Y ¡con qué impudor echan mano de ésta y la otra cita, para apoyar su aviesa actitud! Especialmente a Martí, por vario y extenso, lo saquean, pretendiendo emparejarlo a ellos.

¿No dijo él «Nuestro vino es agrio, pero es nuestro vino»? Pues ahí está la declaración particularista, de particularismo cerrado y cerril. Ahí la preferencia ciega a lo propio, sin cuidar de mejorarlo. Allí aquello de «A los tuyos con razón o sin ella», sobreponiendo lo tribal a lo justo…

No se cuidan de advertir cómo y cuándo pronunciara Martí (¡tan universalista, tan justo!) esa frase; no se cuidan de advertir cómo va en ella comprendido el reconocimiento de una agrura que nos pide esfuerzo y voluntad para borrarla. ¡Qué han de advertir ellos! Su pretensión es hacernos tragar el vino de palma por superior a todos los caldos conocidos y, con eso, ahogar todo empeño por lograrlo tan bueno como el que más lo sea; sujetarnos el sentimiento a lo provinciano, a lo campaneril, cuando el Apóstol nos quiso siempre incorporados, sin dejación de la propia personalidad, a las grandes faenas del mundo. Nos quiso, si asentados en casa nuestra independiente y honrada, prestos a recibir lo bueno y digno que desde fuera nos pudiera llegar. Porque: «La patria no es sino la porción de la humanidad en que nos ha tocado nacer»…

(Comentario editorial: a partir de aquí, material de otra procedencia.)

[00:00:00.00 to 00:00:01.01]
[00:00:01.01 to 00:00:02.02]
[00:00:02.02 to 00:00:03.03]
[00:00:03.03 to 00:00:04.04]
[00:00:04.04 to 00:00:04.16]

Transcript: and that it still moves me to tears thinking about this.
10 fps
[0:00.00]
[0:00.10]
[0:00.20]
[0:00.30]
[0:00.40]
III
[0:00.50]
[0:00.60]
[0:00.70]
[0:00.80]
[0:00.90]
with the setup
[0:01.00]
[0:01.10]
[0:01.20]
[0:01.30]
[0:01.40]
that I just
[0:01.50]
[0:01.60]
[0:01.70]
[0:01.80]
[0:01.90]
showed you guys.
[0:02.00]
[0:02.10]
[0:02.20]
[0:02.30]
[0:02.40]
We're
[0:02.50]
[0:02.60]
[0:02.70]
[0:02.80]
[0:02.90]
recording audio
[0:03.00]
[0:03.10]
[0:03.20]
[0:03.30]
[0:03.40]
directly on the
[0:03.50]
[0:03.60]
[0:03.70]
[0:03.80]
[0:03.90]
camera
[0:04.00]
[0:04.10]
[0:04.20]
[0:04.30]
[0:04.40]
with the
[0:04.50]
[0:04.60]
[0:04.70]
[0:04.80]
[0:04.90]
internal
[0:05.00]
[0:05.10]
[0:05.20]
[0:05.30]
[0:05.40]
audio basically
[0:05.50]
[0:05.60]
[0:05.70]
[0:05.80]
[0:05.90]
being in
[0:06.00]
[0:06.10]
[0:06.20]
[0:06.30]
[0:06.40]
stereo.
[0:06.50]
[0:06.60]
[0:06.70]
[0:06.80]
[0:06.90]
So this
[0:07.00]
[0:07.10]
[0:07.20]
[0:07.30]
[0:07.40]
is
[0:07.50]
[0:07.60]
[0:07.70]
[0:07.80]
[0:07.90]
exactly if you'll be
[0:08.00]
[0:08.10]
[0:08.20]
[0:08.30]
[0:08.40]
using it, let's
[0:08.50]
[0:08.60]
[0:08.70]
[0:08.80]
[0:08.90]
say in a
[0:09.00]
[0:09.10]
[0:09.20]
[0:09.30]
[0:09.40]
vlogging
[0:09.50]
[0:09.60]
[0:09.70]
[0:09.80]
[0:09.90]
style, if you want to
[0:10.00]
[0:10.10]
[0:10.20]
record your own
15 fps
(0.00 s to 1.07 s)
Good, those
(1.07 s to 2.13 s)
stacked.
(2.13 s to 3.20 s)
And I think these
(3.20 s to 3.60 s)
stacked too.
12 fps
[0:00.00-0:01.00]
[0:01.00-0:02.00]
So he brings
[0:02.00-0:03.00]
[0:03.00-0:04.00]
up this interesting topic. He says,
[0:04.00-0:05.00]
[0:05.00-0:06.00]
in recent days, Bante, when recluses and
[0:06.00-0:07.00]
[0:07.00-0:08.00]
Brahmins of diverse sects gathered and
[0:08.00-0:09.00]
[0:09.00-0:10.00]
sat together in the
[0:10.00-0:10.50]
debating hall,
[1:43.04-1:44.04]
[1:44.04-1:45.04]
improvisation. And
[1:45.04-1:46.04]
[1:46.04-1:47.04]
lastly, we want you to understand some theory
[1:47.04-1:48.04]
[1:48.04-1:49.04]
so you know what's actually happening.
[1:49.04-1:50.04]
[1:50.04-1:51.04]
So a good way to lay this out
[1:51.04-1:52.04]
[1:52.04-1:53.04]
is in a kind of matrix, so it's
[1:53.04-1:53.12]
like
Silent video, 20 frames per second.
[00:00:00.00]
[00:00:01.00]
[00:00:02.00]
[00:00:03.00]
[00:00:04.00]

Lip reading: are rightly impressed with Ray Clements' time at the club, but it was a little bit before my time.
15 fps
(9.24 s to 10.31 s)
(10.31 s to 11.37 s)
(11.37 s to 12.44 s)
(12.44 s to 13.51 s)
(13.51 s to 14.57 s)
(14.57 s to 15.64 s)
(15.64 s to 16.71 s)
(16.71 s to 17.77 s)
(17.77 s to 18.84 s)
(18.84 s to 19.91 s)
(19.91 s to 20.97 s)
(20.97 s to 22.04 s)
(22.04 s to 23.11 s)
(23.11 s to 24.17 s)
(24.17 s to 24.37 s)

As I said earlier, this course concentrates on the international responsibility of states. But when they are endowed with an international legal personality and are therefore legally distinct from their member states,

Pero no: todo eso (¡tan claro, tan luminoso!) es idioma extraño a los usufructuantes del patriotismo. Esa gente va a lo suyo, que es vivir ancho sobre las espaldas de la patria, que es vocearla a cada instante, para que los pobres de espíritu y también los que por bondadosos y sinceros suponen bondad y franqueza en los otros, les dejen gozar tranquilos de sus prebendas, mascar a toda muela sus latrocinios.

Frente a ellos y hasta contra ellos, repetiremos las evangélicas palabras escritas para los hombres todos, de todos los pueblos y todas las razas:

«Fustas recogerá quien siembra fustas, besos recogerá quien siembra besos».

Marcelo Salinas (Batabanó, 1889 ­ Miami, 1976). Narrador, dramaturgo y combatiente anarquista. De origen social muy humilde, desde pequeño se vio obligado a desempeñar humildes labores y trabajó durante varios años como tabaquero. Logró superarse educacionalmente y desde joven militó activamente en el movimiento libertario. Por sus luchas sociales a favor de la clase obrera sufrió prisión en los Estados Unidos y en España, países en los que residió algún tiempo, así como en Cuba. Su drama Charito o Alma guajira obtuvo en 1928 premio en el concurso convocado por la Secretaría de Educación y fue llevado a escena y al cine. También publicó la novela Un aprendiz de revolucionario (1937) y numerosos cuentos en diversas revistas cubanas, y dirigió varios órganos de prensa de carácter anarquista. Aproximadamente en 1972 emigró a los Estados Unidos, donde continuó su activismo político. El presente artículo apareció publicado en el mensuario La Rosa Blanca Año VIII Nro. 81. La Habana, abril de 1955, pp. 9­11.